## Records from a data collection

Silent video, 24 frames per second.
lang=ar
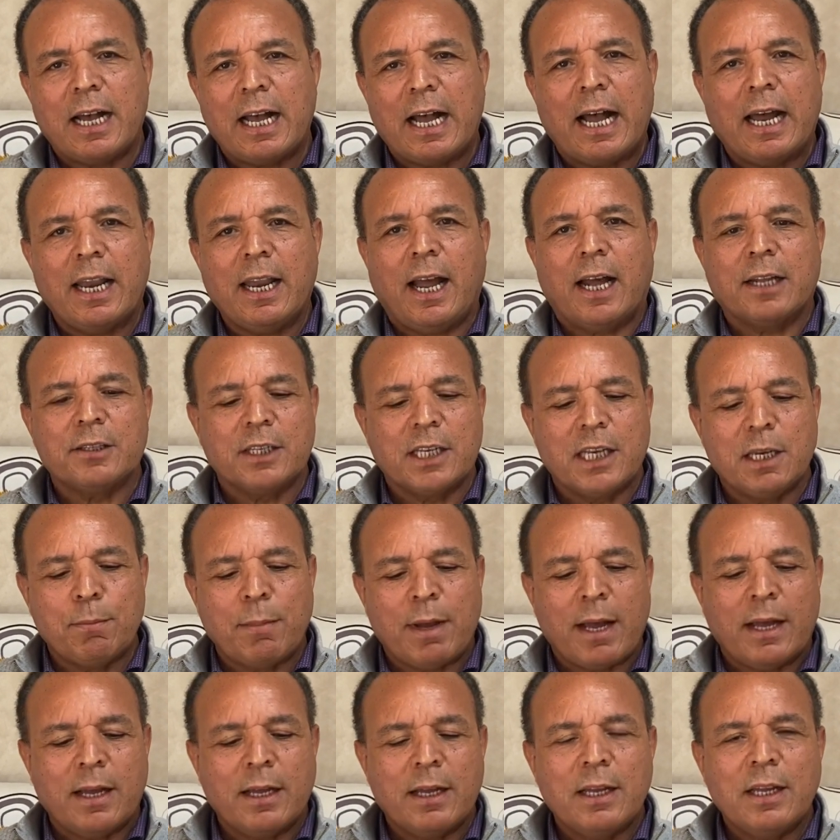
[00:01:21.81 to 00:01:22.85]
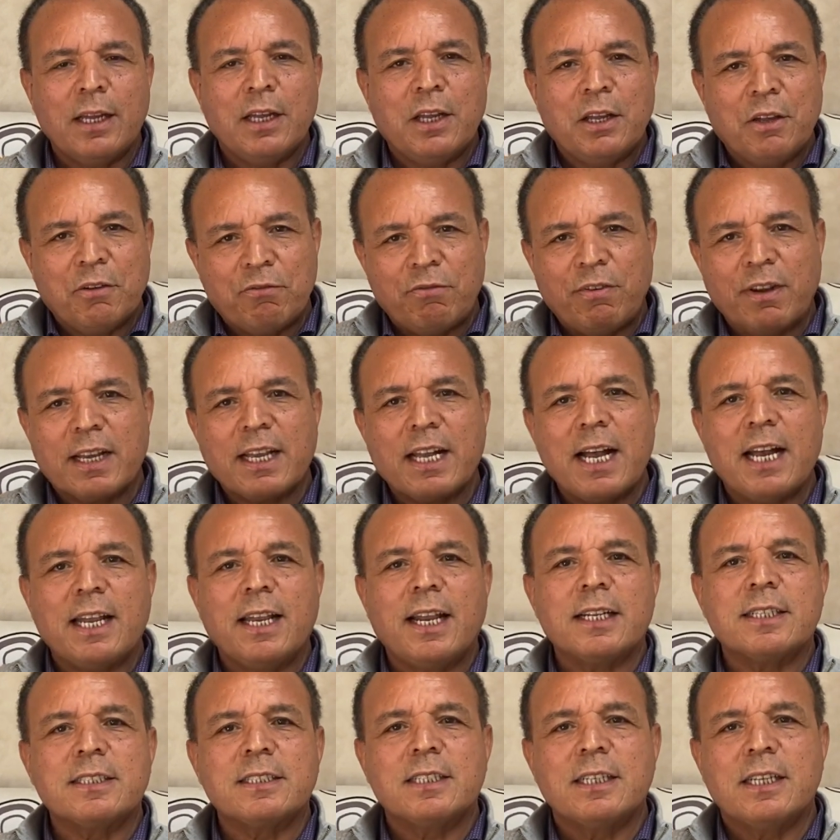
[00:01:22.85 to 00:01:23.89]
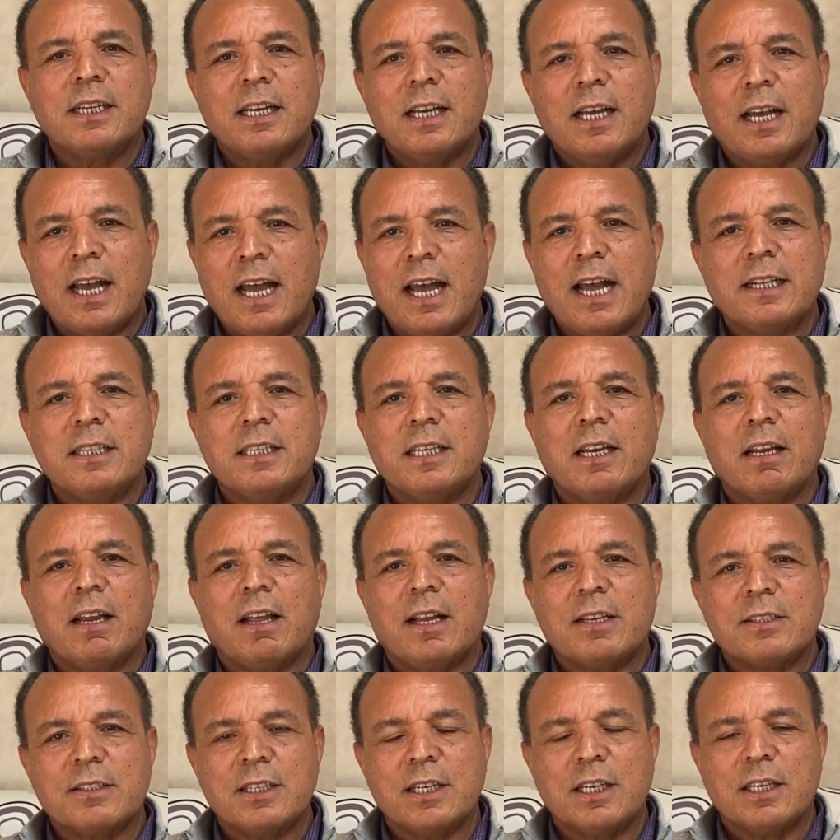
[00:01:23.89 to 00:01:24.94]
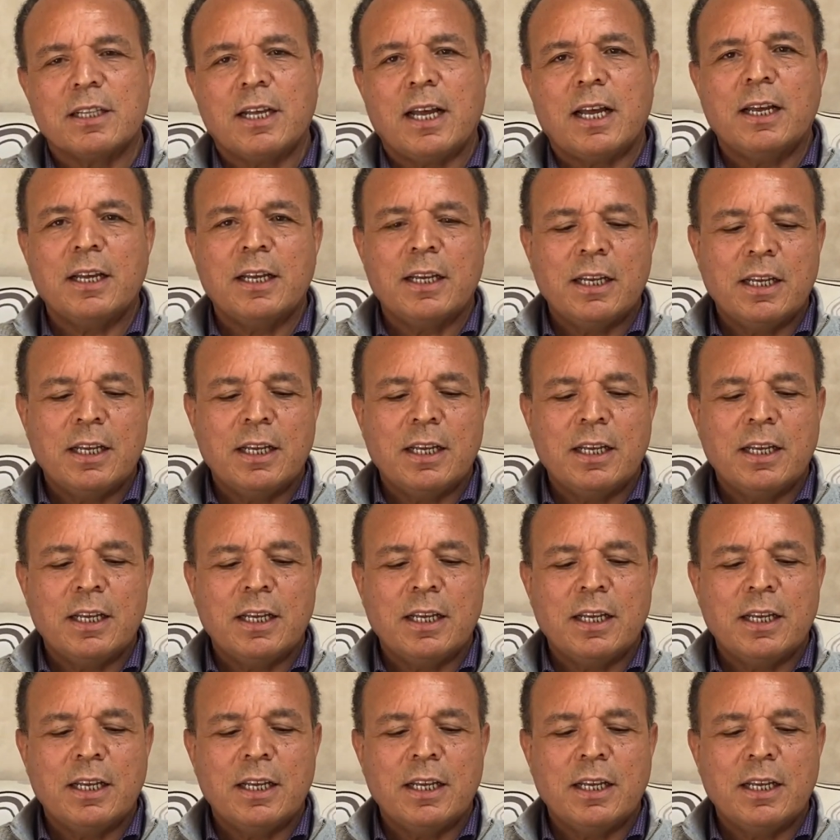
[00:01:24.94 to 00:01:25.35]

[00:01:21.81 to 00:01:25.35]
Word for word: العظيمة فكانت هذه القصيدة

## Instructions to follow
Working from the line with "[00:01:21.81 to 00:01:22.85]" down through the last line of the records, give every line again exactly, but no pictures.

## Reply
[00:01:21.81 to 00:01:22.85]
[00:01:22.85 to 00:01:23.89]
[00:01:23.89 to 00:01:24.94]
[00:01:24.94 to 00:01:25.35]

[00:01:21.81 to 00:01:25.35]
Word for word: العظيمة فكانت هذه القصيدة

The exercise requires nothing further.